Вообще говоря, незнакомка мне сразу глянулась, хотя ничего особенного из себя не представляла. Она не была ни слишком молода, ни слишком красива (я и не люблю таких). В меру рыжая. Одета без шика, но со вкусом. Ножки не слишком худые и впечатляющей длины, хотя и в пределах разумного. Грудь вроде ничего, впрочем, при современном уровне бюстгальтеростроения такую грудь может позволить себе кто угодно. Возраст – около тридцати, мой любимый, сразу не определяемый. Взгляд, полный горя и размазанной туши.

Словом, если бы не поэтическое томление души, прошел бы мимо и ничего бы в груди не екнуло.

А поскольку екнуло, то я двинулся не мимо, а прямо на сладкую парочку.

– Катька! – воскликнул я как можно грознее. – Ты где ходишь? Опять во что-то вляпалась? Ты уже и здесь скандал закатила?
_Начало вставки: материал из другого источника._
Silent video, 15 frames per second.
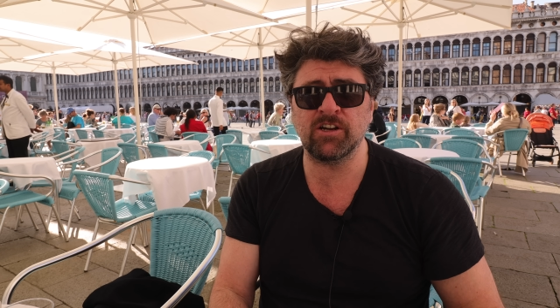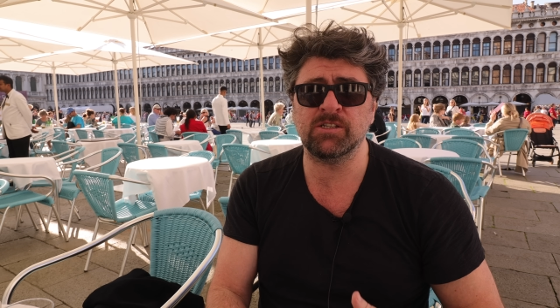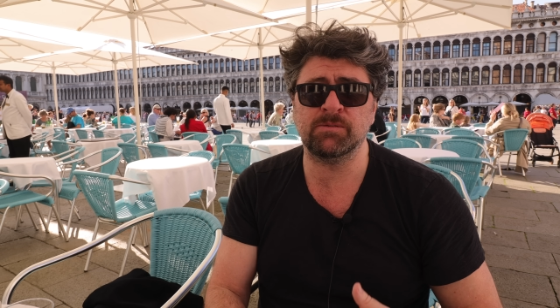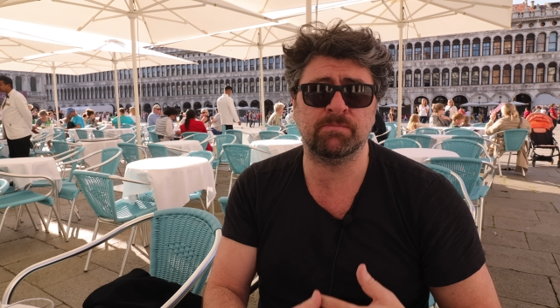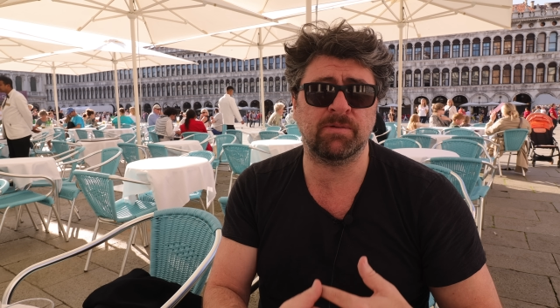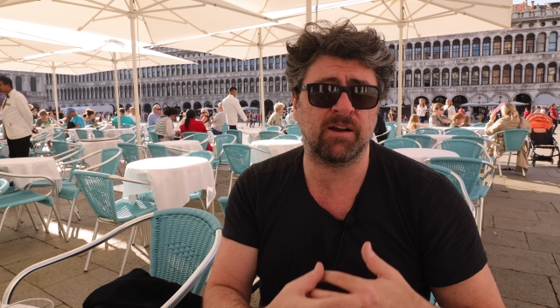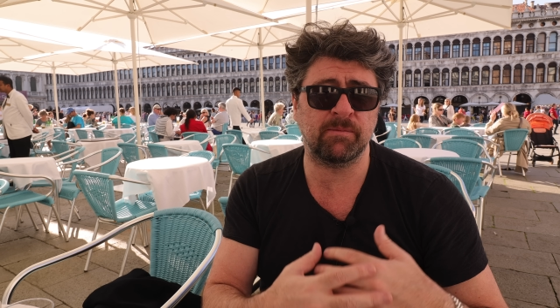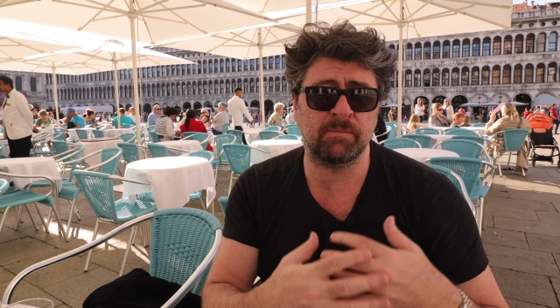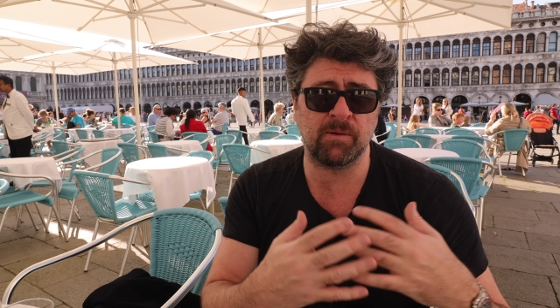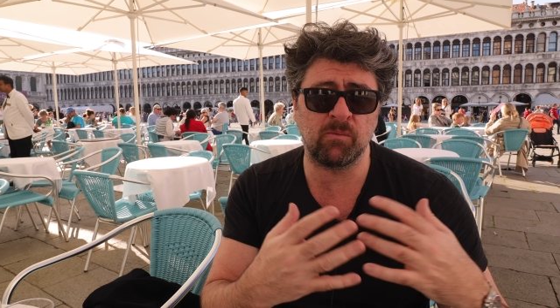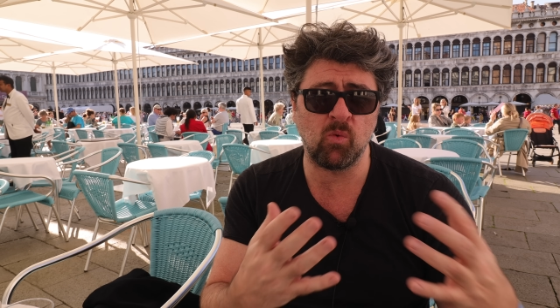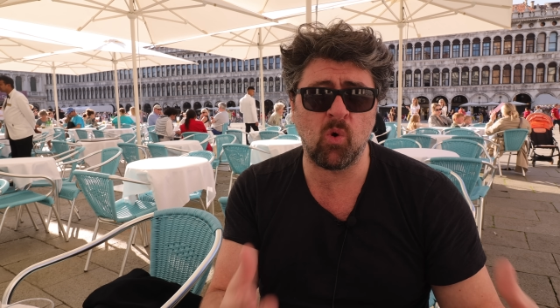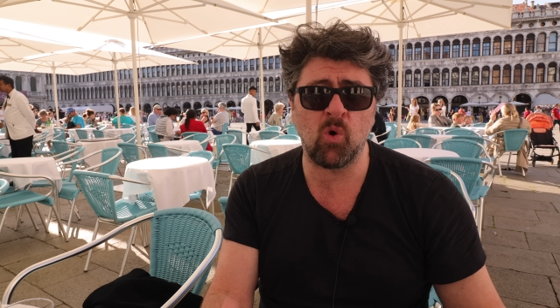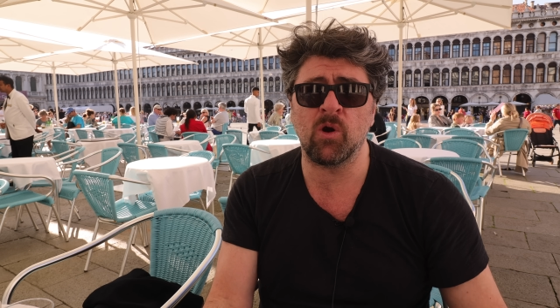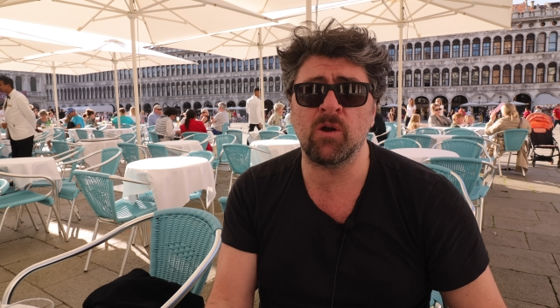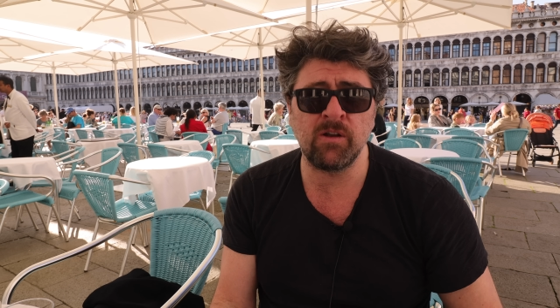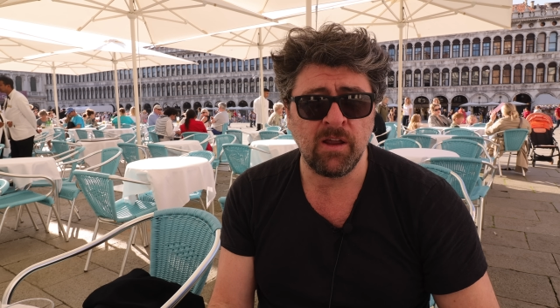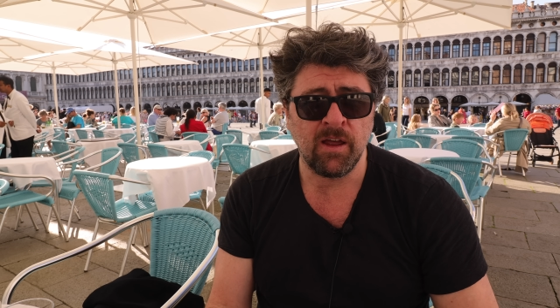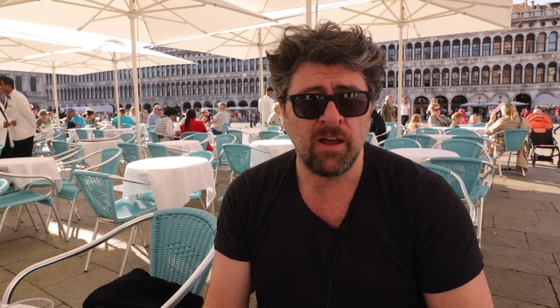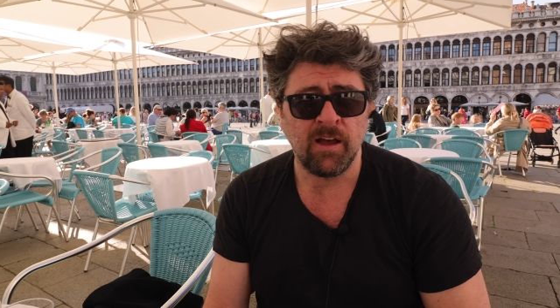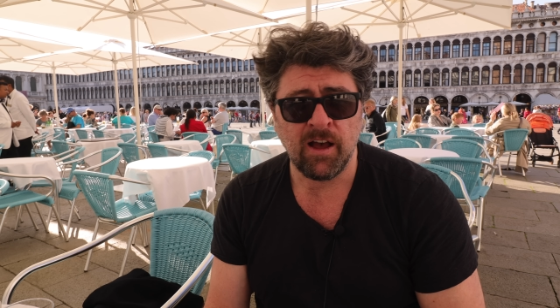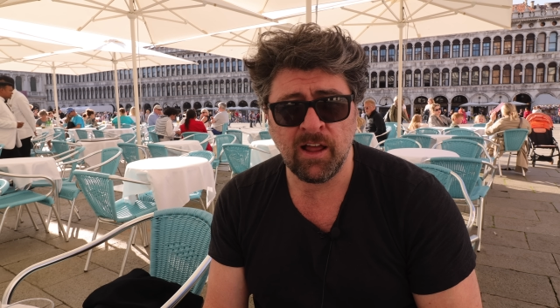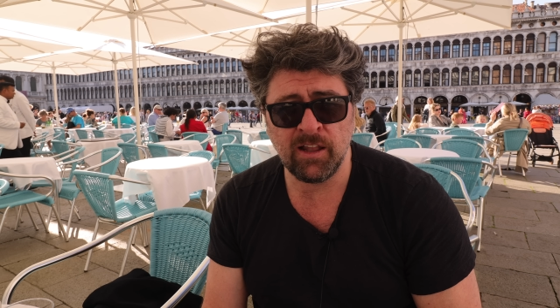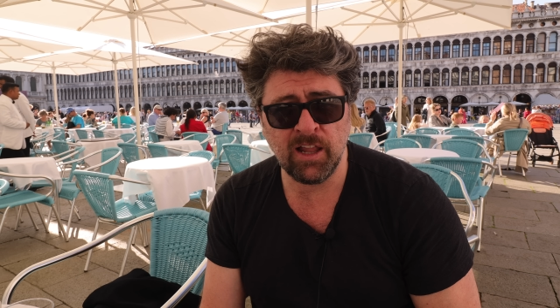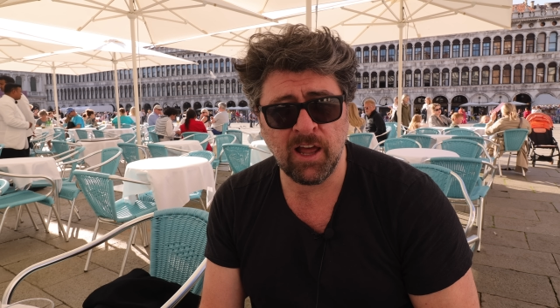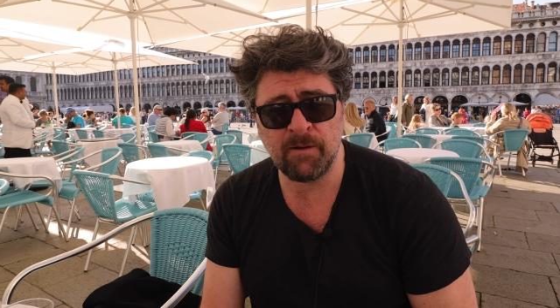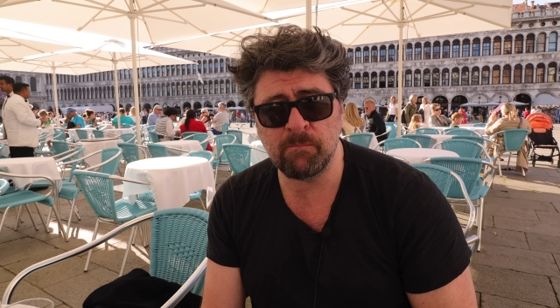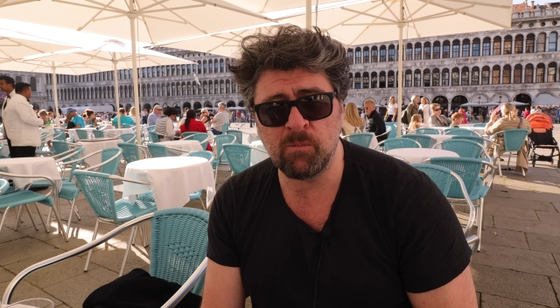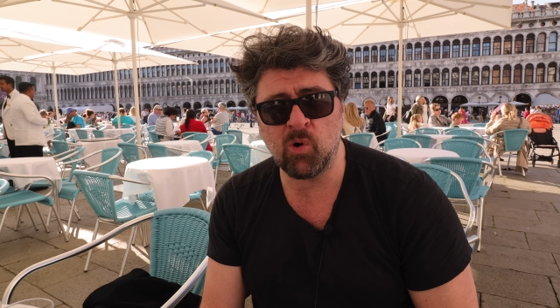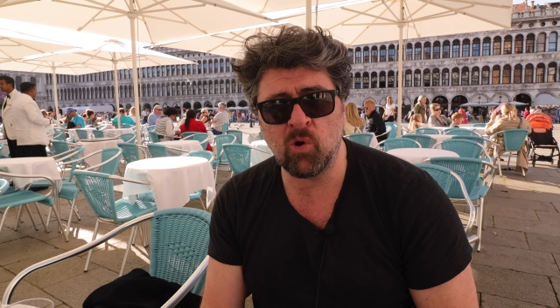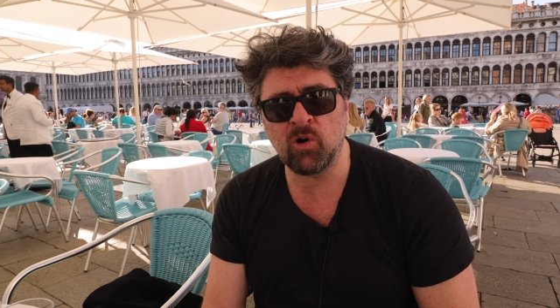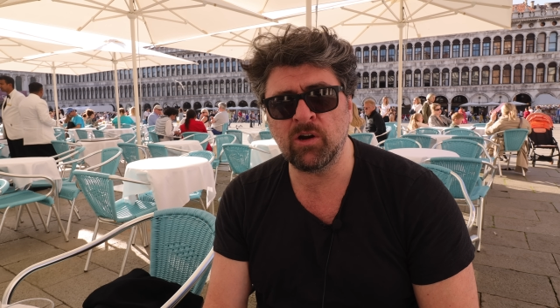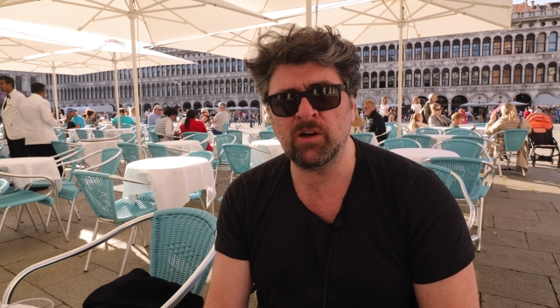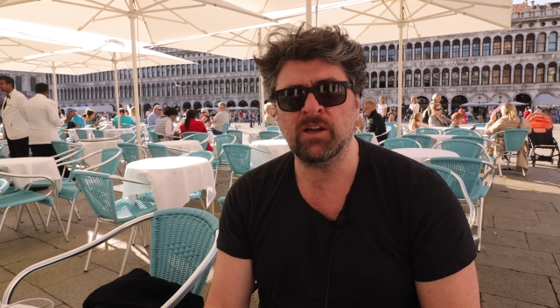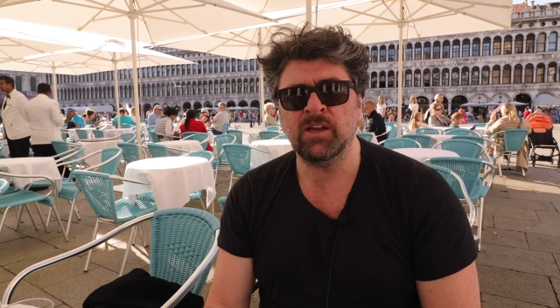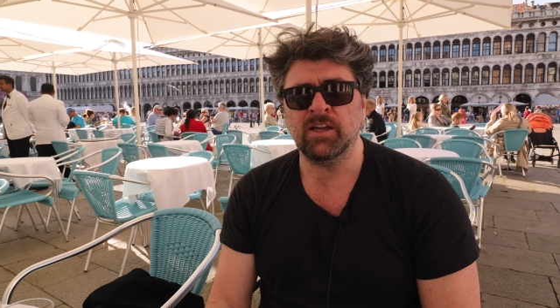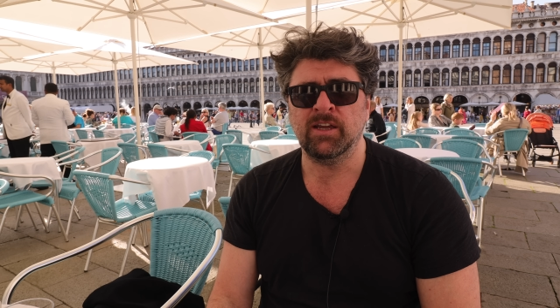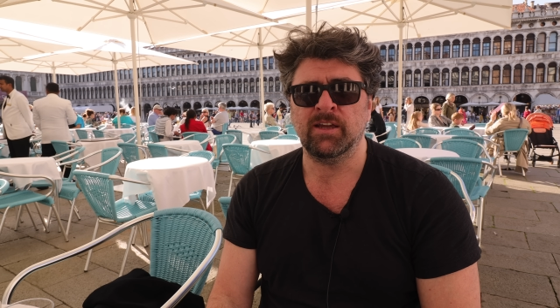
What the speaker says: It's probably been worn a lot more.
Нахрапистость, или, как выражаются грубые люди, нахальство, – второе счастье. Первое счастье – обеспеченность денежными знаками. Мент ощутил во мне присутствие двух счастий одновременно и переключил внимание с безденежной клиентки на меня. Уже через пять минут мы расстались, довольные друг другом: сто рублей – прекрасный повод для взаимопонимания. Женщина, которую я окрестил Катериной, к счастью, оказалась сообразительной. А может, была ошарашена. Во всяком случае, вела она себя правильно: заткнулась, кивала в нужных местах и только после выхода сержанта из зоны слышимости потребовала назад сумку. Еле удалось убедить ее, что не стоит дразнить гусей, даже если в зобу у них новенькая сотенная.

Выводя незнакомку из пасти метрополитена, я чувствовал себя Героем Советского Союза Водопьяновым, вывозящим со льдины первую партию больных и обмороженных челюскинцев. На по-вечернему освещенной улице моя новая знакомая показалась мне даже симпатичной. Для улучшения экстерьера я не пожалел свежего носового платка, которым дамочка принялась выковыривать тушь из зареванных глаз. В порыве благородства я решил донести сумку до нужного места.

Выяснилось, что нужное место – моя собственная квартира, потому что прекрасная незнакомка оказалась в чужом городе без документов и адреса своей подружки.

«Может, аферистка? – встрепенулось мое тренированное здравомыслие, но тут же получило отпор от романтики: – Слишком уж сложно! Это твой шанс, дубина!»

Благодушно простив романтике «дубину», я выкатил грудь и перешел на «ты»:

– Меня Сергеем ЗОВУТ. А тебя?

– Катя, – протянула она, озираясь в сторону не видимого уже милиционера.

– Да не бойся, – усмехнулся я, – не убью!

Моя новая знакомая затравленно втянула голову в плечи, а я вдруг сообразил:

– Что значит «Катя»?

– Значит Екатерина. – Собеседница посмотрела на меня круглыми, как у селедки, глазами и добавила: – Ивановна.

– Ладно,– покладисто сказал я,– Екатерина Ивановна. Переночуешь у меня. А чтобы не потерялась по дороге, я тебе свой адрес на бумажке напишу. В пяти экземплярах.